Are you aware of the infra status page: https://dev.eclipse.org/committers/help/status.php ? Would making this page more visible already help?
(In reply to Stephan Herrmann from comment #1) > Are you aware of the infra status page: > https://dev.eclipse.org/committers/help/status.php > ? > > Would making this page more visible already help? Hmm.. Not really. One need to know all this server names and their data in details to understand if some of the values were OK or not. I'm not an admin so I don't know if there were some plugins for Hudson/Bugzilla/Gerrit to show their current services state in a human understandable format (green == OK, red == DOWN). So as far as I understood the last Hudson issue was some "over-filled" queue in hudson...

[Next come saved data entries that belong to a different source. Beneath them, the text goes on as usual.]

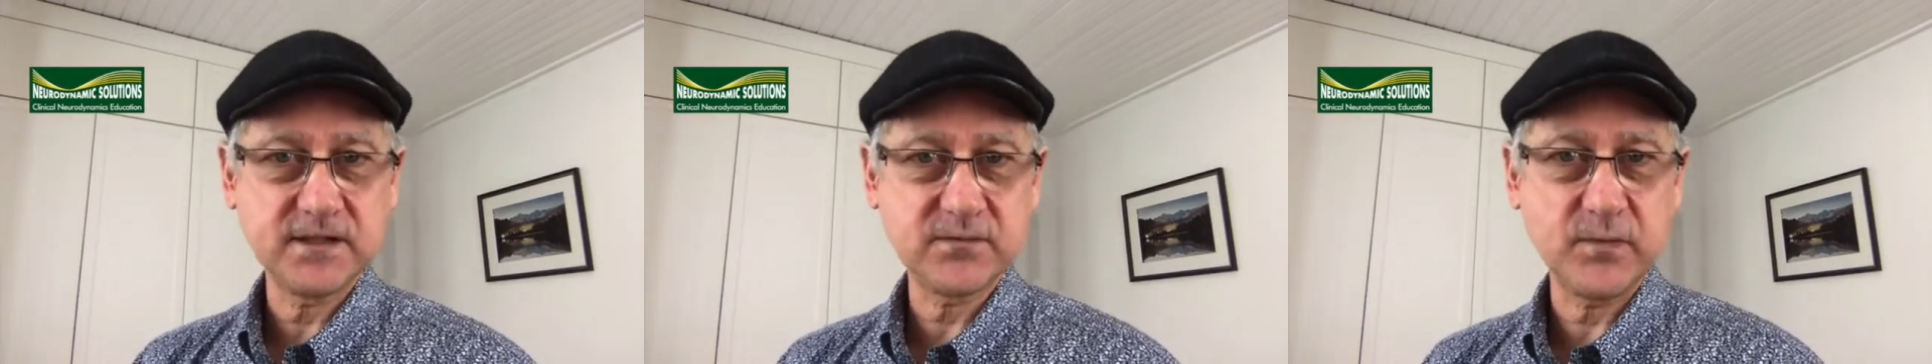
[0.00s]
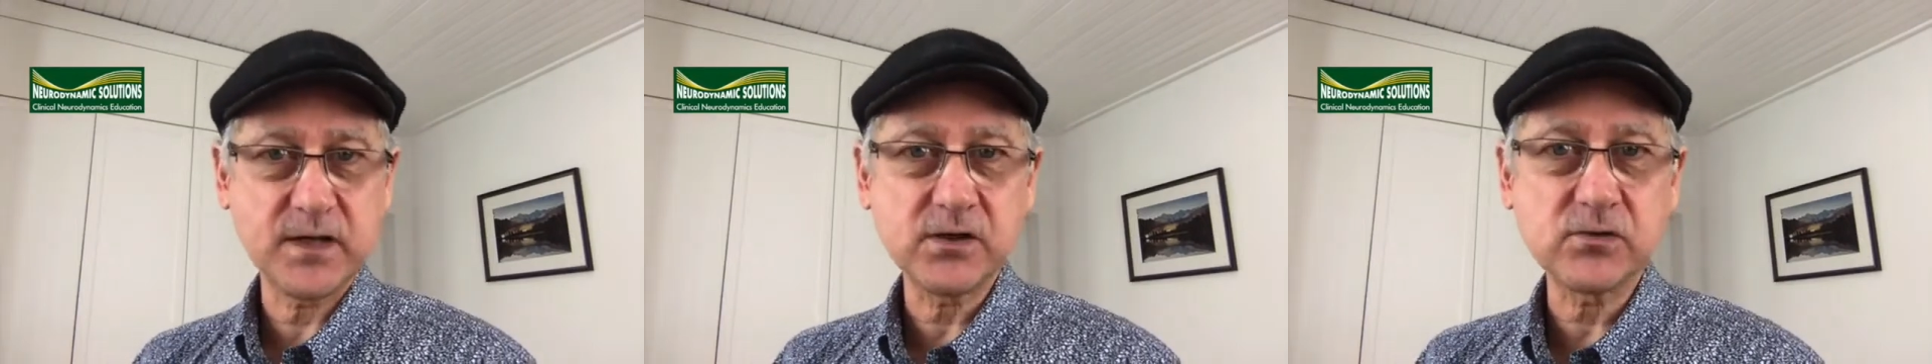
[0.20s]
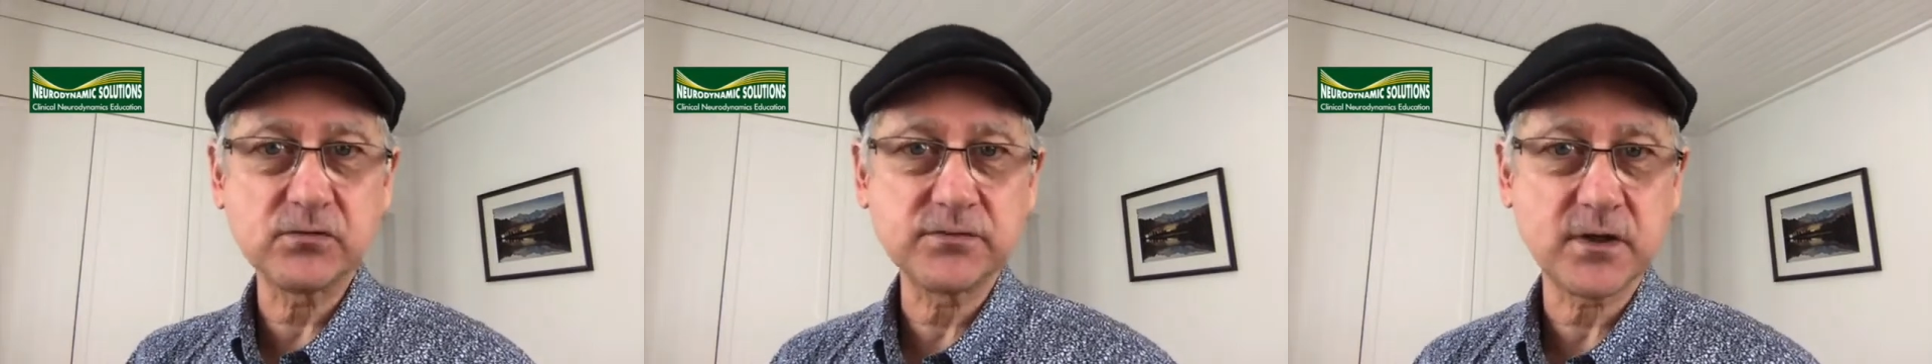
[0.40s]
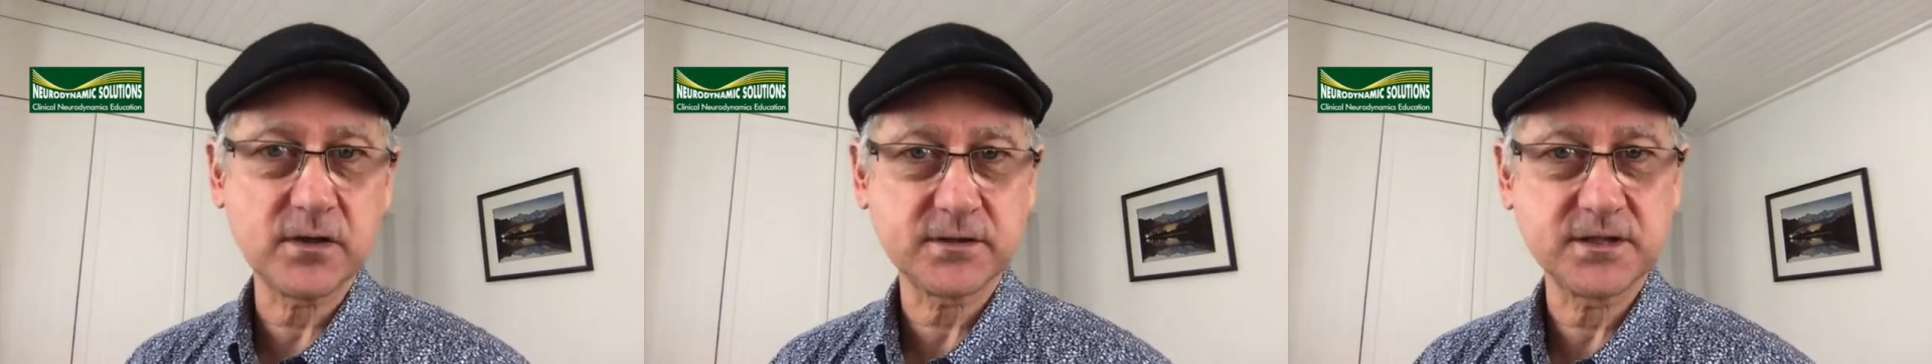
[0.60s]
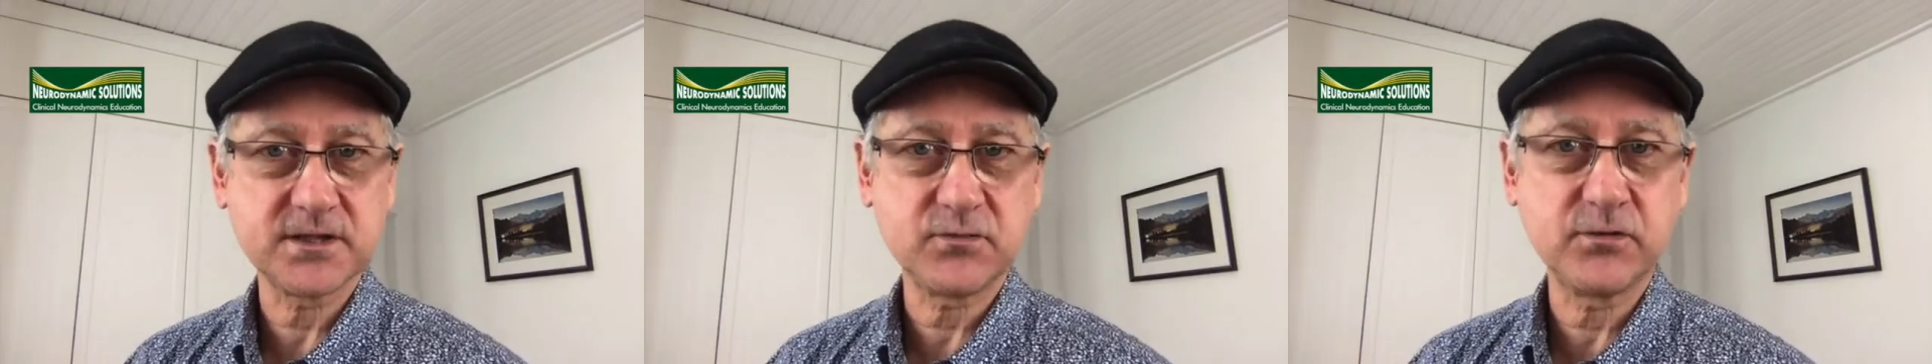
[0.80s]
medical
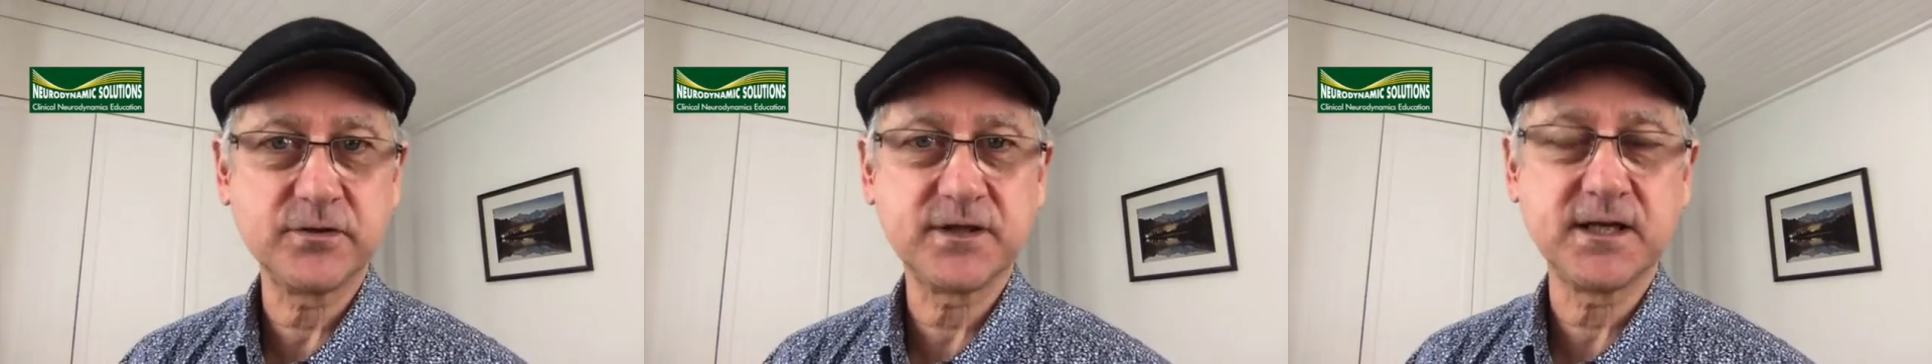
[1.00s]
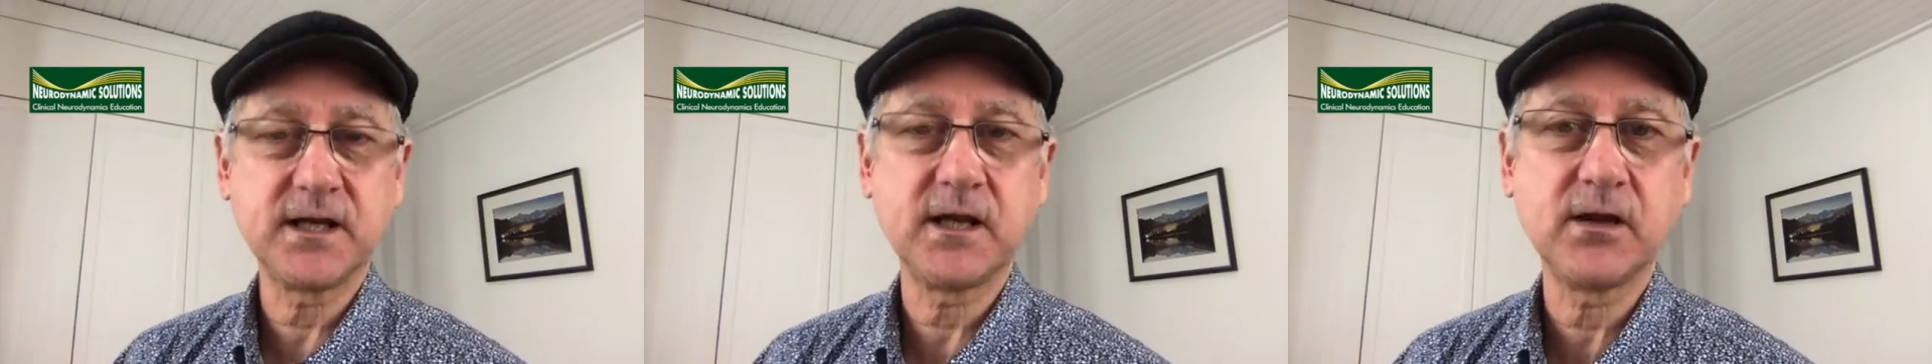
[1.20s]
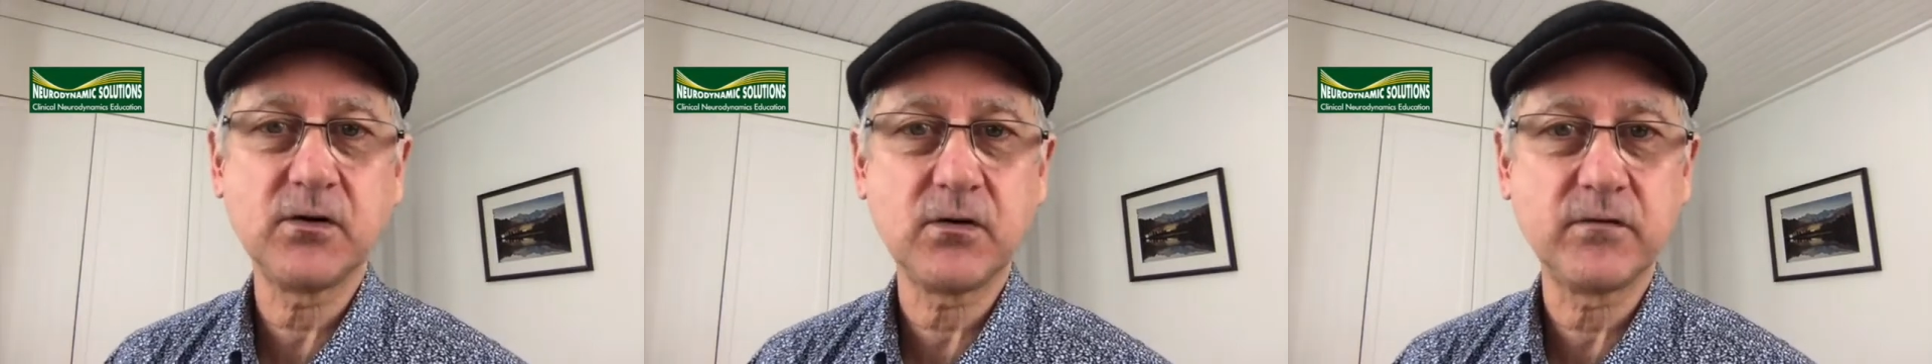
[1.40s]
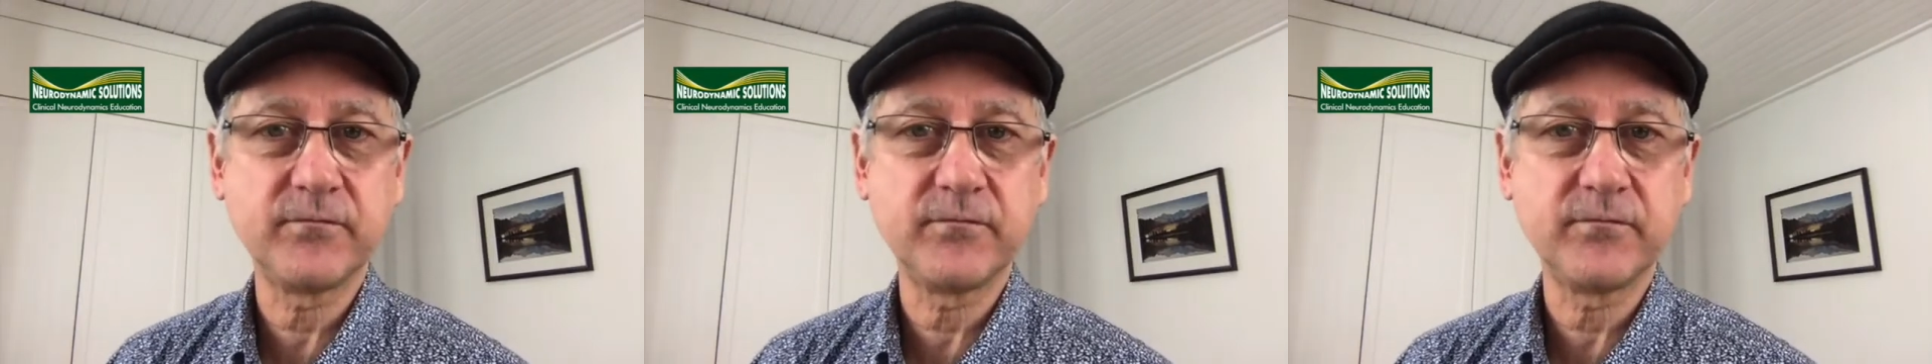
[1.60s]
doctors were thinking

See also bug 500047 (hudson hangs) which depends on bug 500044 (nexus hangs?). This is exact the in-transparent state I mean we have today. Groking over the current status at https://dev.eclipse.org/committers/help/status.php doesn't help me: there are 5 matches for "DEAD, offline or not reporting" but none of them seem to have a relationship to hudson or nexus: barney, dbapislave, php-vm3, php-vm3, www-vm1, www-vm3. Instead, I wish I would like to see now at least 3 errors: <Alert> HIPP instance of https://hudson.eclipse.org/platform/ not operable (6 jobs out of max. 6 are hanging) <Alert> https://repo.eclipse.org/ is down <Alert> Nexus (where is it???) is down
> 1) Committers should be able to see the services state. http://status.eclipse.org/ runs in a different country and monitors Eclipse.org regularly. > 2) There should be a way to trigger some basic infra checks (*not* by > posting on a mailing list "I'm alone with XYZ issue?"). As above. I'm open to adding additional checks and monitors where it makes sense. > 3) Web masters should be *automatically* notified if some service doesn't > work as expected. We do have some automated monitors, but we typically get faster notifications from humans. Andrey, do you feel that we've done enough to improve the state of the infra to close this as fixed?
I'll be optimistic and close this as FIXED. Please reopen if you have additional suggestions!